Journalistic Excellence

I continue to be amazed that America’s finest city can, amongst its plethora of blessing (sound municipal fiscal management, alas, not being one of these) that stalwart bastion of non-partisan journalistic excellence, the Union Tribune. When CityBeat published my piece on Mike Aguirre this week I included, amidst all of his trials and travails this fall, how the UT had slammed him for having taken illegal, unethical, immoral and just really as rotten as an overripe avacado left to mold and fester for a month under a San Diego sun campaign contributions.

It remained for my own intrepid editor, Dave Rolland, to insert into my final draft that the UT had, in fact, done the honorable thing and published a retraction of the accusation of the original editorial in which UT editorial honcho Bowtie Bob Kittle had not only accused Aguirre of impropriety but had also basically demanded Aguirre’s immediate deportation from the planet.

That was news to me. The retraction thing — not the Kittle wanting to deport Aguirre thing. But our Editor, my lord and liege, is seldom wrong about such things and, once again, right he was.

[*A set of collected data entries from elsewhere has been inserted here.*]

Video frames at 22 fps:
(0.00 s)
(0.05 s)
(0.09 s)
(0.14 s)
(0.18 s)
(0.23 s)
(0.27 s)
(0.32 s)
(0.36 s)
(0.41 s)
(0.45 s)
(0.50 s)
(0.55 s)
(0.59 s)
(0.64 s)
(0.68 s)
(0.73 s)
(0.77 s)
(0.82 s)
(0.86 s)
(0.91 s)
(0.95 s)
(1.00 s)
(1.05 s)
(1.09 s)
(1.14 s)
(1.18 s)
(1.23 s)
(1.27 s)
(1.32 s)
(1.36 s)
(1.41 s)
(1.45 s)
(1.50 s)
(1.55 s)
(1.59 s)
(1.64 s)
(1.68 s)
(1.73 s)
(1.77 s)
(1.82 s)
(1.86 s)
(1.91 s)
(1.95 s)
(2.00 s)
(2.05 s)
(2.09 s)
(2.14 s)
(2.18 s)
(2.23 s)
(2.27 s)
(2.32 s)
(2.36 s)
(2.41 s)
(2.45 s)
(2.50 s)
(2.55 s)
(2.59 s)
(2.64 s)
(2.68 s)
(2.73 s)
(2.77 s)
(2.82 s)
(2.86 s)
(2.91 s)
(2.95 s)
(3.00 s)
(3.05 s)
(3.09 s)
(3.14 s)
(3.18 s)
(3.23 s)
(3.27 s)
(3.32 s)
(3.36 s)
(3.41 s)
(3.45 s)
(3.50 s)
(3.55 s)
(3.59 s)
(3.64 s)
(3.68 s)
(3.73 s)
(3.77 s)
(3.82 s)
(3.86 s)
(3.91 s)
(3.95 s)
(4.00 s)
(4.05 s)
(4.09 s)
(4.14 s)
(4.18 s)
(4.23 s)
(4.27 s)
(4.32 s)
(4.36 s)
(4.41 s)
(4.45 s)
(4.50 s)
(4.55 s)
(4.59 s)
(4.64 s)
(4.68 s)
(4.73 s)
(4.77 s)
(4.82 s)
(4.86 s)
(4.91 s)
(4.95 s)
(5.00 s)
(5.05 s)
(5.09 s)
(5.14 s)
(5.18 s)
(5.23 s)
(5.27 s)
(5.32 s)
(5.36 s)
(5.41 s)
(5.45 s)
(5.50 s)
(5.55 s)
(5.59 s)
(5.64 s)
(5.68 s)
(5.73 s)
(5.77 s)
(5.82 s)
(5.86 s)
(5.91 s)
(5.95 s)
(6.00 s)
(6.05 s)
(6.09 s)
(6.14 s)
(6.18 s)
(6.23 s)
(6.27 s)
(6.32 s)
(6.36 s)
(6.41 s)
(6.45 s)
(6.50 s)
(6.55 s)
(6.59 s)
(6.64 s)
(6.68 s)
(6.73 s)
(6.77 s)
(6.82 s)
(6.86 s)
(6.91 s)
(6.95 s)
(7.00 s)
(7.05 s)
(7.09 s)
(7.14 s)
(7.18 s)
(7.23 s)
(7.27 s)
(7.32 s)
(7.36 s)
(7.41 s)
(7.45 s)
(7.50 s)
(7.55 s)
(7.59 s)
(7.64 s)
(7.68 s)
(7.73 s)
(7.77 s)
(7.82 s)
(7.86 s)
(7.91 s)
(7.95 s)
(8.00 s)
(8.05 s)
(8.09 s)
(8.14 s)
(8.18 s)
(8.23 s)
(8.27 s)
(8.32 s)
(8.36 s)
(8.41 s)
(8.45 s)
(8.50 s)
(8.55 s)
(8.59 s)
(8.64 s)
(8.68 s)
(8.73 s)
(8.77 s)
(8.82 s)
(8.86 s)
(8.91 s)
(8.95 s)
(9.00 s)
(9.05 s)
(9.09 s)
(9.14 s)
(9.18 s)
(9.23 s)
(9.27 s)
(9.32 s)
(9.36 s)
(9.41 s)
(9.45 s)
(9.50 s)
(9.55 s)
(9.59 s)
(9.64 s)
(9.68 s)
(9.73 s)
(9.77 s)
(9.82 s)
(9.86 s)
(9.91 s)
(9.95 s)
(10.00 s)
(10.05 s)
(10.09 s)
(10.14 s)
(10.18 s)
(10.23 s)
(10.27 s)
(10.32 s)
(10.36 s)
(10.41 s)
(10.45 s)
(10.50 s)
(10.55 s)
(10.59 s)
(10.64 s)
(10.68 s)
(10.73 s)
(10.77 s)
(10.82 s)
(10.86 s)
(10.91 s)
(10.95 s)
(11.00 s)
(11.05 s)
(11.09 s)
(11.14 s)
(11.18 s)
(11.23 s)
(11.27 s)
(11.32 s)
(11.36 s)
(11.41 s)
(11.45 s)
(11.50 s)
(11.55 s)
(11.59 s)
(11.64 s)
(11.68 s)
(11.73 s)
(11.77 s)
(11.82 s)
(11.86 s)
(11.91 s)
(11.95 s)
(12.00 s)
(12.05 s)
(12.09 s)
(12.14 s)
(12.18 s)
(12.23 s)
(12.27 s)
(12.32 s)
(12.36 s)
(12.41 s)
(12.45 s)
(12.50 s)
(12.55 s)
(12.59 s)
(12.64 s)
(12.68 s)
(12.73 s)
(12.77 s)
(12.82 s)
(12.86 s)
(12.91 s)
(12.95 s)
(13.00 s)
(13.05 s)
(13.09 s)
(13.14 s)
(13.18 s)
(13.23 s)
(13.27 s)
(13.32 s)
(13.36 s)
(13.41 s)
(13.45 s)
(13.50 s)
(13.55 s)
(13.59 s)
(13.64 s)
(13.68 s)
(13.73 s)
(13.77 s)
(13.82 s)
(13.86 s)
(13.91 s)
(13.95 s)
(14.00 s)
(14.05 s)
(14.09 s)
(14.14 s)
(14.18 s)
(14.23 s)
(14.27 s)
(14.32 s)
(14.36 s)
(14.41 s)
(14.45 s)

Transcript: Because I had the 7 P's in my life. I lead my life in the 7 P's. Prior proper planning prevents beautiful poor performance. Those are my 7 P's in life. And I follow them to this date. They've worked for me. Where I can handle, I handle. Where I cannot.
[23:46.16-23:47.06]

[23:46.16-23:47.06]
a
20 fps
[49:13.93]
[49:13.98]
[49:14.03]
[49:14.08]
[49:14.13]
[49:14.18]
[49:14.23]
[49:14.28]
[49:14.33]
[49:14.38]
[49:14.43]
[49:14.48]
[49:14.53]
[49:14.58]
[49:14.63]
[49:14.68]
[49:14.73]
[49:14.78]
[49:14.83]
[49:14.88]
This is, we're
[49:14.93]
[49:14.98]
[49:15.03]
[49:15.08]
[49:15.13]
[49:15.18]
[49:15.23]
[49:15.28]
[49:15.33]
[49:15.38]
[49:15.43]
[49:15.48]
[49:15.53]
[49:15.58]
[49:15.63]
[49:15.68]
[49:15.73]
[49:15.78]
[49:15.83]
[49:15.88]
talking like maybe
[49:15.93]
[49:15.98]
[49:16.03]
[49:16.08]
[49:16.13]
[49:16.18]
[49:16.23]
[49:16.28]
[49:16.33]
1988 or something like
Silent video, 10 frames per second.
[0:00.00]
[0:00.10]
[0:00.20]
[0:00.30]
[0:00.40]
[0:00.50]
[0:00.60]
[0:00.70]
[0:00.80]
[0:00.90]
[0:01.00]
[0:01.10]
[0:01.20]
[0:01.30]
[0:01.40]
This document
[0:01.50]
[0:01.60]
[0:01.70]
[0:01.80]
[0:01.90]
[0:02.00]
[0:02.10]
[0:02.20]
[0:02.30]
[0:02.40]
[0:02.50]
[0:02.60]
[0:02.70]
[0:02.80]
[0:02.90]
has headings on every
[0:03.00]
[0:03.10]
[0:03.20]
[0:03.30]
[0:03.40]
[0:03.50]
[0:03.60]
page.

It was also news to our fellow alternative media source, The Voice of San Diego, as Scott Lewis’ piece pointed out Thursday.

You see, it seems that, even though the UT felt so confident about their accusation that they were willing to publish it directly in the editorial pages (as opposed, to, say, running it as a news story and then waiting a news cycle or two to get all sides of the story on the record before shifting from statement of possible fact to righteous demands based on absolute certainty) and that, after words, just about every competent legal authority on the matter scratched their heads and said Kittle better loosen that bow tie because it seemed to be cutting off the flow of O2 to his brain because there was pretty much absolutely nothing to the charges leveled and that, even after BTBK spent days working the media trying to justify his bogus brouhaha, no-one was buying, the UT powers-that-be, in their infinite professional wisdom, finally decided to man up and do the Spike Lee right thing.

They published a full and fair retraction. Just a scant three weeks after the allegation was made, published brazenly right out there for all to see on page B-2,347 of the local news. (I’m so excited by this new outburst of journalistic responsibility that I’m checking Le Monde to see if they’re issuing a retraction any time soon about the Dreyfus affair!)

I think it was Gertrude Stein who once remarked, when asking a porter for a newspaper and having been brought a Los Angeles Times, “I’m sorry but you misunderstood me. I asked for a newspaper.” That was back in the notorious Otis Chandler days. Living now in the Kittle days of San Diego journalism, I begin to empathize with her.